Seconda osservazione. Se questo libro si lega, come credo, al precedente di Trione Effetto città, allora è d'obbligo che la città stia al centro del processo descritto, che deve essere abbracciato dalla città, confluire in essa, nel suo cuore. Londra sta compiendo questo travaso, New York forse, Milano non ancora. Qui è ancora il centro a dettare la periferia, ed è tempo che la periferia inizi a rimodellare (senza violarlo) il centro.
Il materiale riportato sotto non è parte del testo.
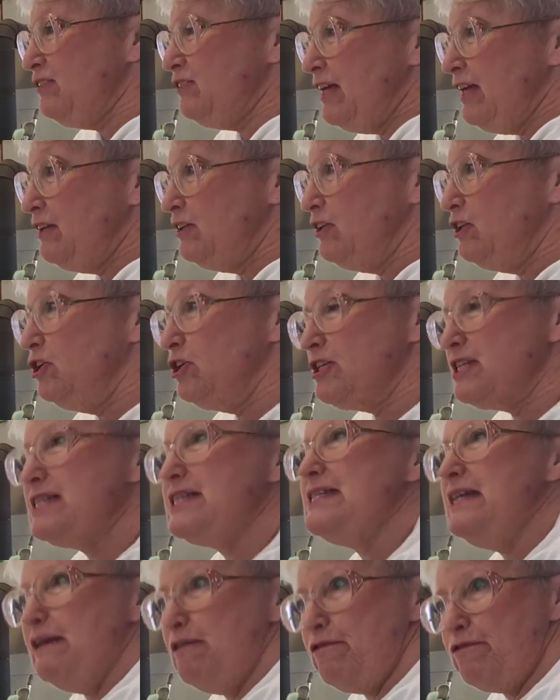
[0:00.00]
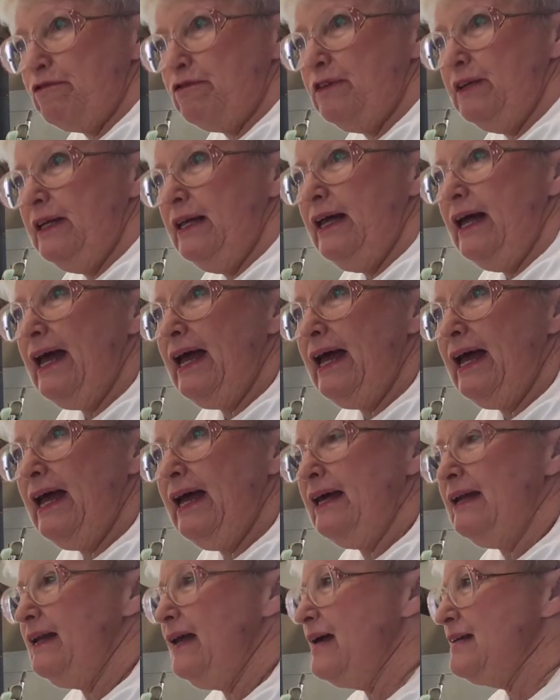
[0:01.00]
It'll look stiff.
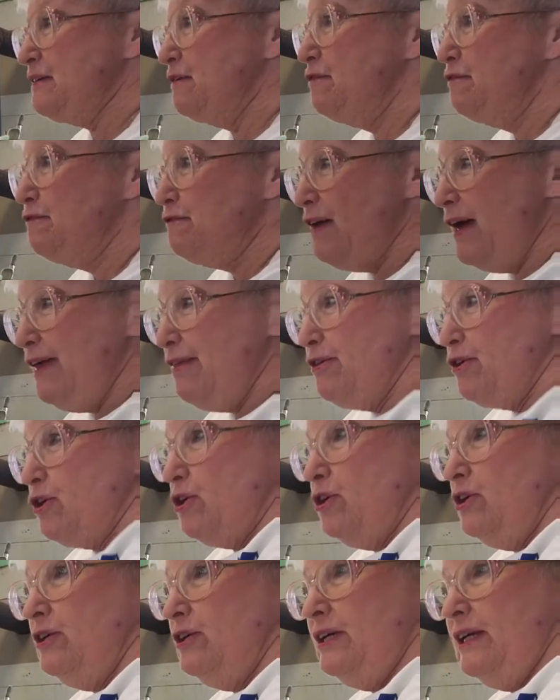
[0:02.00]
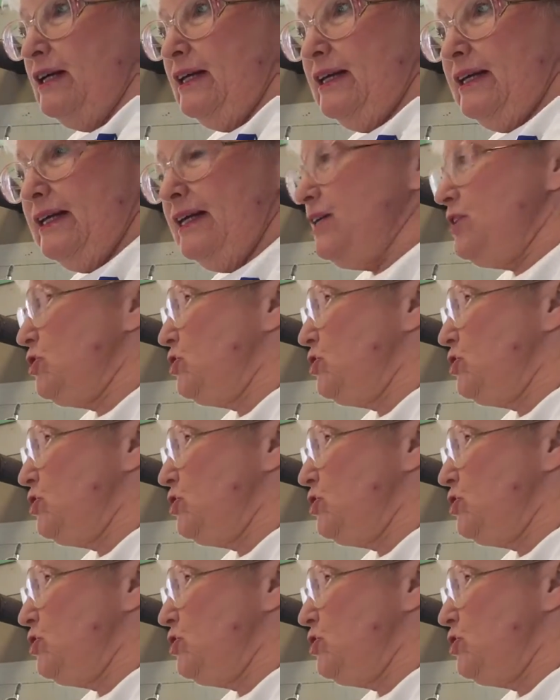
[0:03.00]
And as a feather, it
Terza osservazione. Il museo «vero» non è individuale, è personale ossia relazionale. I luoghi deputati perdono (o cambiano) di senso, restano viceversa i luoghi destinati, ossia noi stessi ma non chiusi nelle mura dell'io, bensì disponibili ad essere attraversati da ciò che mette in discussione quelle mura, vi apre brecce. L'arte è fatta di questo, celebra il mondo fuggendo da esso, e ci parla della morte come di qualcosa a cui è lecito pensare. Ci aiuta, se abbiamo pazienza, a essere quello che siamo e che, probabilmente, non sappiamo di essere. «Tutta la musica è sacra», diceva Igor Stravinskij. Ecco, la mia impressione è che Trione dica qualcosa di simile a proposito dell'arte: non esiste arte sacra e non sacra, perché «arte» e «sacro» sono, probabilmente, sinonimi. Non è religione, è una dimensione antropologica.

La scrittura di Trione è coraggiosa e ingenua. Se sia letteraria o meno, come dice Pamuk, poco importa. Si nutre senza paura di quello che sa e non teme quello che non sa; esibisce pieni e vuoti; mette in campo intelligenza e limiti non evitabili quando si vuol parlare di opere-mondo attraverso un'opera-mondo; travolge i propri oggetti con un fiotto di necessità che oltrepassa lo specifico (arte/musica/cinema/letteratura).

Trione, contemporaneista di fama internazionale, ci appare qui, in filigrana, come un vero conservatore, nipote di Marc Fumaroli e (con qualche distinguo) di Jean Clair. Conservare non è mettere l'arte sotto teca, producendo un'ammirazione spesso ipocrita, senza apprendimento, senza crescita umana.

Conservare vuol dire stabilire, giorno dopo giorno, il corretto rapporto col passato, le sue ferite (che rimangono) e, al di là del passato, con tutto ciò che genera in noi questa cosa strana, sorprendente, per nulla scontata che chiamiamo «umanità».